The first thought was that it was very cool and I could never do that again. Time passed, articles were read, methods were studied, and I looked for examples of how to implement this, but to my chagrin, nothing concrete was found on the network. Once I stumbled upon the calculations of trigonometric functions using the CORDIC algorithms, I decided to try creating my own image rotator on the FPGA.
CORDIC
So, CORDIC is an abbreviation for CO ordinate R otation D Igital C omputer. ')
It is a powerful tool for calculating hyperbolic and trigonometric functions. Most CORDIC algorithms work in a sequential approximation method and are not very difficult to implement in both high-level programming languages and HDL. I will not focus on the math method, the reader can read it on the network or on the links below.
In free access, I came across this implementation of the CORDIC algorithm in verilog. This core works in 2 modes: Rotate and Vector . Rotate mode is suitable for our purposes. It allows you to calculate the values of the functions sin and cos from a given angle in radians or degrees. The library can be configured both in the pipeline and in the combination version. For our purposes, the pipeline is suitable, it has the largest Fmax . It will produce sine and cosine values with a delay of 16 cycles.

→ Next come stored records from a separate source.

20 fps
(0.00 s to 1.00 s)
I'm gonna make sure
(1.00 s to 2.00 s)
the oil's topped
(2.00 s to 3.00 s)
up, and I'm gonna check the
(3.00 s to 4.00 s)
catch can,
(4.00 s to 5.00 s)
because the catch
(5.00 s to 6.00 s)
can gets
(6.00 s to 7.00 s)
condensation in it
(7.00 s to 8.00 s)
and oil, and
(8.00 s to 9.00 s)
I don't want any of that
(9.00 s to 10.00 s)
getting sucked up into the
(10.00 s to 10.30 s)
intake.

In the RTL Viewer-e CORDIC module is displayed consisting of 16 blocks of the same type:
Each of which accepts input from the previous one and outputs connected to the inputs of the next. It looks like this:
The library core works only in the first quadrant, and this means that we will have to calculate the remaining three by subtracting pi / 2 and changing the sign.

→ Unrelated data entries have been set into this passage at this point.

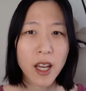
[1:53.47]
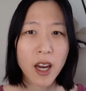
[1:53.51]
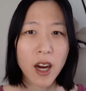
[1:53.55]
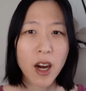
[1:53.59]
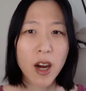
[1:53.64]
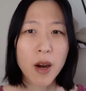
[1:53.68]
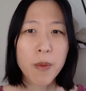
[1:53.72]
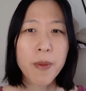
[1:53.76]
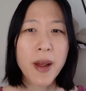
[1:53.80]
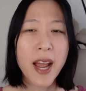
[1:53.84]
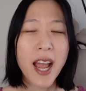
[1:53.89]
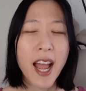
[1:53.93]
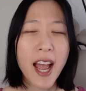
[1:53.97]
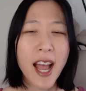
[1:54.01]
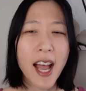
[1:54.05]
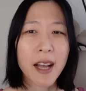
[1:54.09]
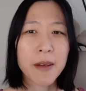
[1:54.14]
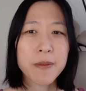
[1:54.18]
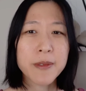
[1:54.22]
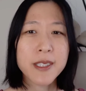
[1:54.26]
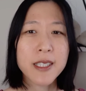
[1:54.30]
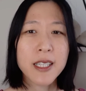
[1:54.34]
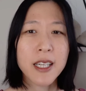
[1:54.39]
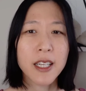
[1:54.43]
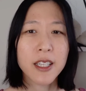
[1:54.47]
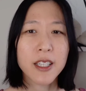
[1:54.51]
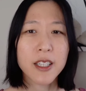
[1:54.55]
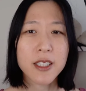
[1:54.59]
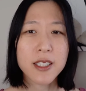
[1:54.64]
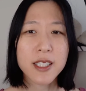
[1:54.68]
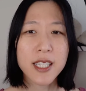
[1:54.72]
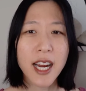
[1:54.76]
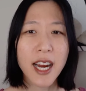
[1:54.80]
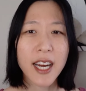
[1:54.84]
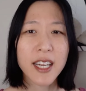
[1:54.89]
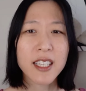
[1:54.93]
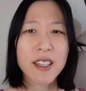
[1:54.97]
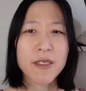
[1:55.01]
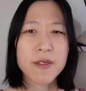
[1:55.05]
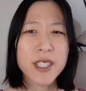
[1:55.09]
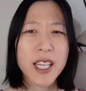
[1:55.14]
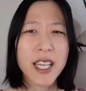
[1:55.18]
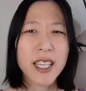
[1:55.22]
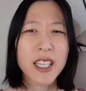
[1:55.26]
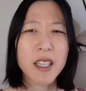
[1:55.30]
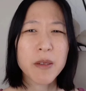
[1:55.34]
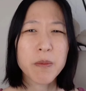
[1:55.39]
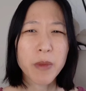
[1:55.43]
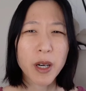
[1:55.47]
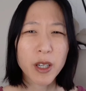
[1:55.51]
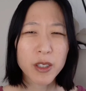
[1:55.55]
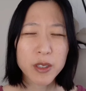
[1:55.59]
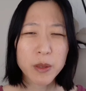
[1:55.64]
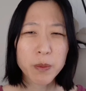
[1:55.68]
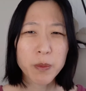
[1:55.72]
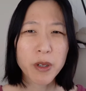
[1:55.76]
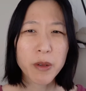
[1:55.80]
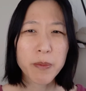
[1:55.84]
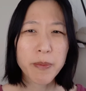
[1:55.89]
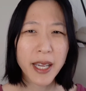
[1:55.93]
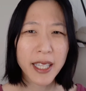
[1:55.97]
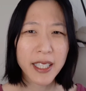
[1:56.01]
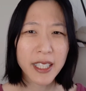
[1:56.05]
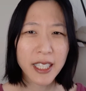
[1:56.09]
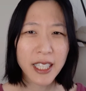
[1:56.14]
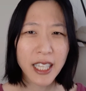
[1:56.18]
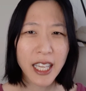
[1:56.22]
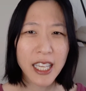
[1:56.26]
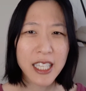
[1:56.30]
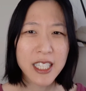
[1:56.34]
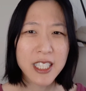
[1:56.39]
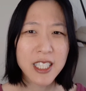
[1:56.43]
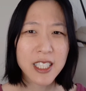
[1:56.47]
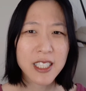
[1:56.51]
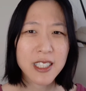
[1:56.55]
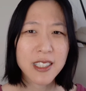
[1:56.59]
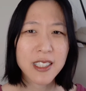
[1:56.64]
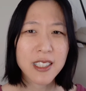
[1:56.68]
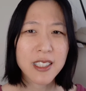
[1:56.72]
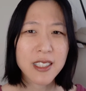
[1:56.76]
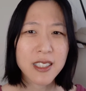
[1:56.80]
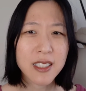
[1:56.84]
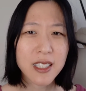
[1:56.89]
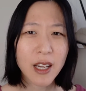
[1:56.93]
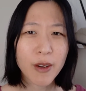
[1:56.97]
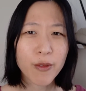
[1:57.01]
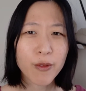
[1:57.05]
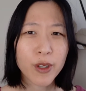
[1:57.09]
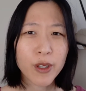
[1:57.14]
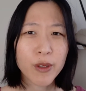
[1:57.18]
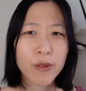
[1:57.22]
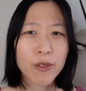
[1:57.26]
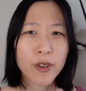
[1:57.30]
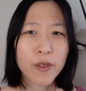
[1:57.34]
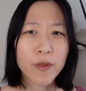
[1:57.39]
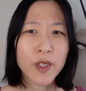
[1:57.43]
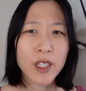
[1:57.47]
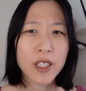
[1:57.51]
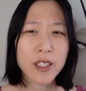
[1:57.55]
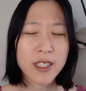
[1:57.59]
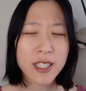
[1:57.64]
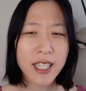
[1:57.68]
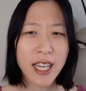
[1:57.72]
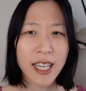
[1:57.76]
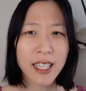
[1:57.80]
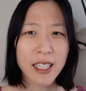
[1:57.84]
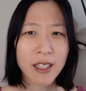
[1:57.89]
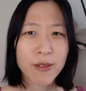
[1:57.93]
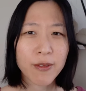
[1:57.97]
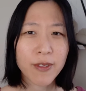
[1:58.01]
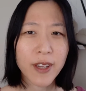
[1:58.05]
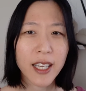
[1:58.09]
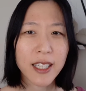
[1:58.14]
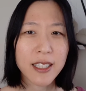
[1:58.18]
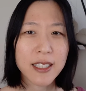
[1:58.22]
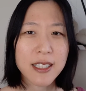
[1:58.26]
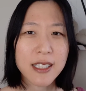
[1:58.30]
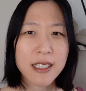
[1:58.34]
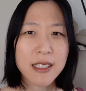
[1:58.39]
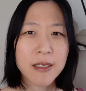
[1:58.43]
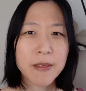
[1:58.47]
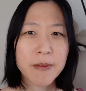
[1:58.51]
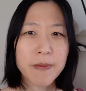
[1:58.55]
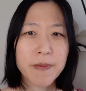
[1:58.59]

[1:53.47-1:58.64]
Or perhaps you're tired of taking multiple medications and suffering from their side effects.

The approach I have chosen is not very correct. The quality of the rotated image leaves much to be desired. This is due to the calculation of coordinates on the fly, without the use of additional data buffering and sequential calculation of coordinates for several passes, as is done in Shear .
The first instance of our rotator is the block for calculating the quadrant and the angle of rotation. The rotation angle is incremented by each new frame by 1 degree. Upon reaching an angle of 90 degrees, the quadrant changes to the next one in turn, and the angle is either reset to zero or decremented by 1 degree each new frame.
Further, it is not difficult to guess that the calculation of the coordinates of each subsequent pixel will be made using the formula:
x '= cos (angle) * x - sin (angle) * y; y '= sin (angle) * x + cos (angle) * y;
If you leave everything in this form, then the rotation will be centered at the origin. This rotation does not suit us, we need the image to rotate around its axis with the center in the middle of the image. To do this, we need to conduct calculations relative to the center of the image.
As I mentioned above, this approach has many drawbacks. Because of the calculation error, holes appear in the output image; the larger the angle of rotation, the larger the holes. This also happens by the fact that the size of the new image is larger than that of the original. This effect will be aliasing and there are methods of dealing with it, for example, the median filter reviewed in my previous article .
Before each subsequent frame it would not hurt to clean the memory from the previous frame so that the new image is obtained on a clean background, but it takes time and you have to skip one frame.
The only advantage of the method is the ease of implementation and processing speed, since coordinates are calculated on-the-fly.